Problem requirements:
Leave every picture out. Set down all the lines below exactly.

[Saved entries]
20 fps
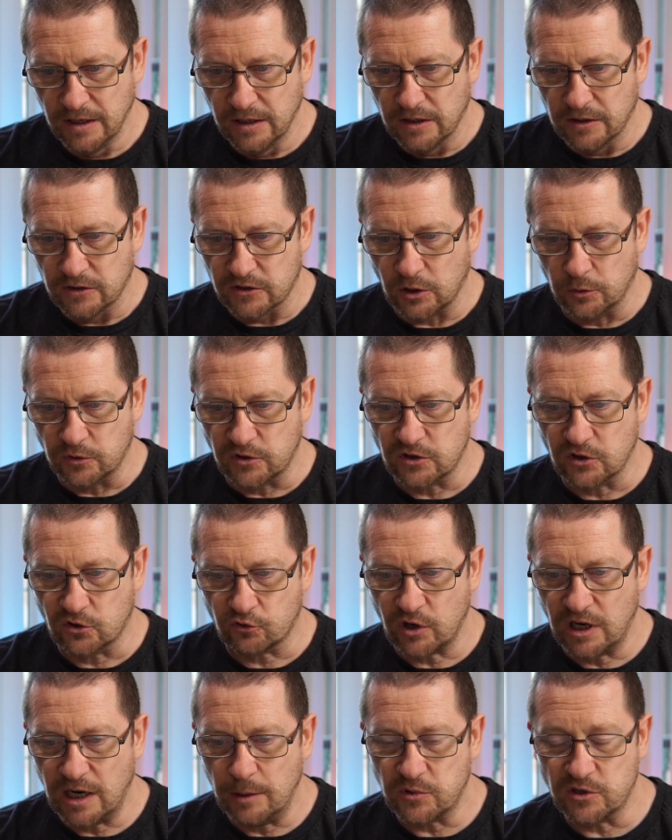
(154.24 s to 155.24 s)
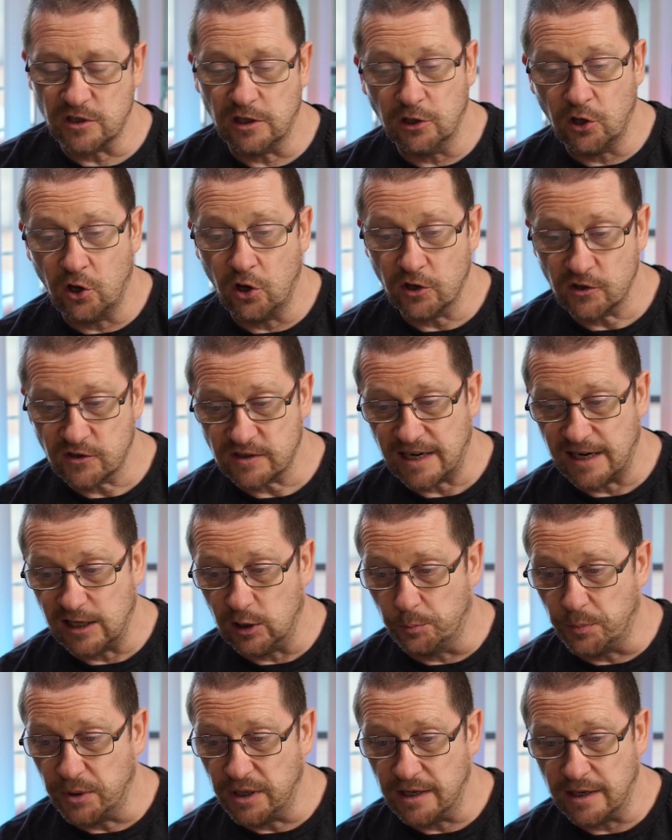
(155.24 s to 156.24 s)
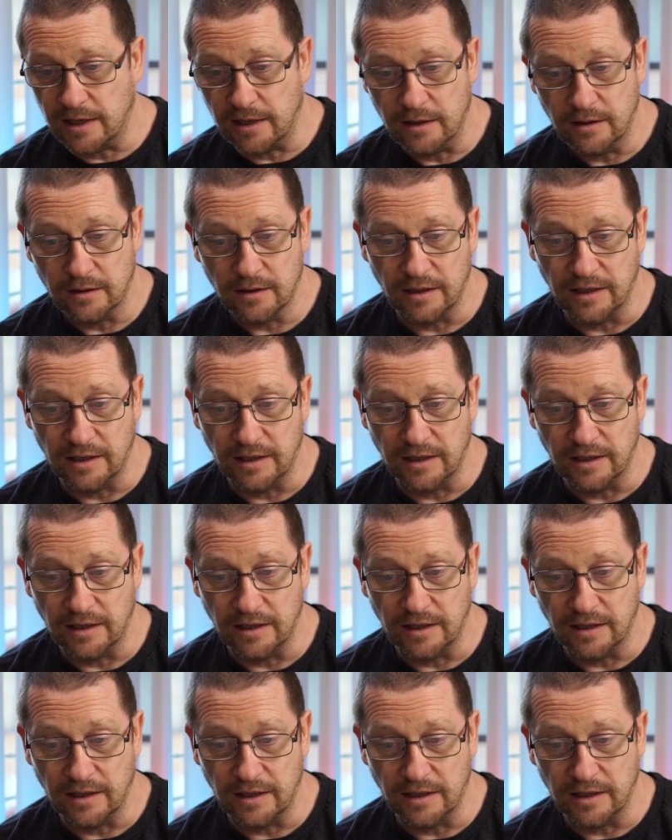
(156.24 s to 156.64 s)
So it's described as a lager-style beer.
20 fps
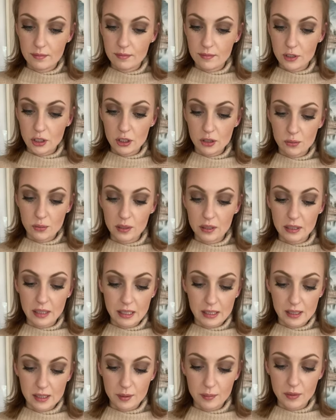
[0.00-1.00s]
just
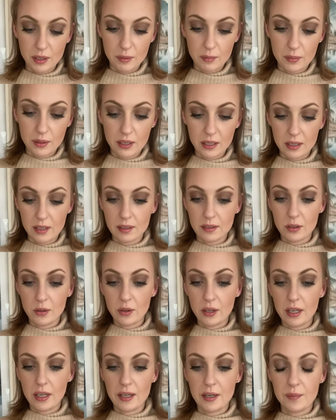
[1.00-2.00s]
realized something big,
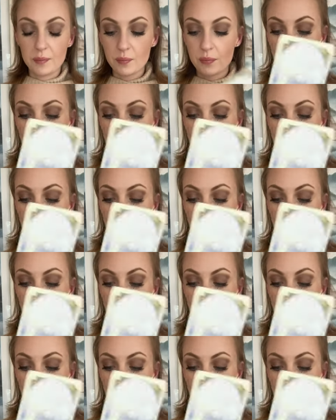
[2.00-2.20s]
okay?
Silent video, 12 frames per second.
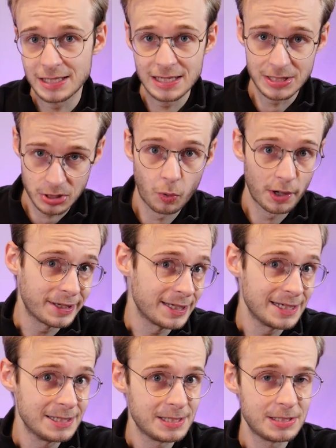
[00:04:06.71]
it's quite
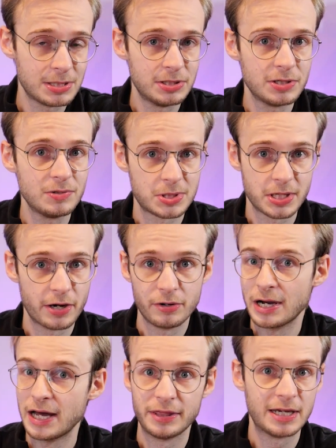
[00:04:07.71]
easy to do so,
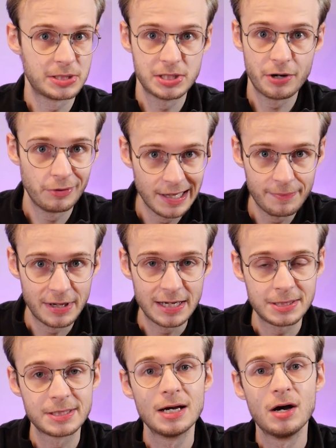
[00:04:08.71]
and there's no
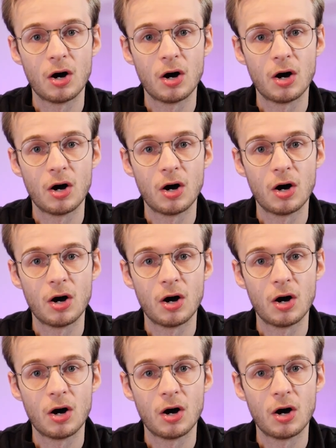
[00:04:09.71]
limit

Task result:
20 fps
(154.24 s to 155.24 s)
(155.24 s to 156.24 s)
(156.24 s to 156.64 s)
So it's described as a lager-style beer.
20 fps
[0.00-1.00s]
just
[1.00-2.00s]
realized something big,
[2.00-2.20s]
okay?
Silent video, 12 frames per second.
[00:04:06.71]
it's quite
[00:04:07.71]
easy to do so,
[00:04:08.71]
and there's no
[00:04:09.71]
limit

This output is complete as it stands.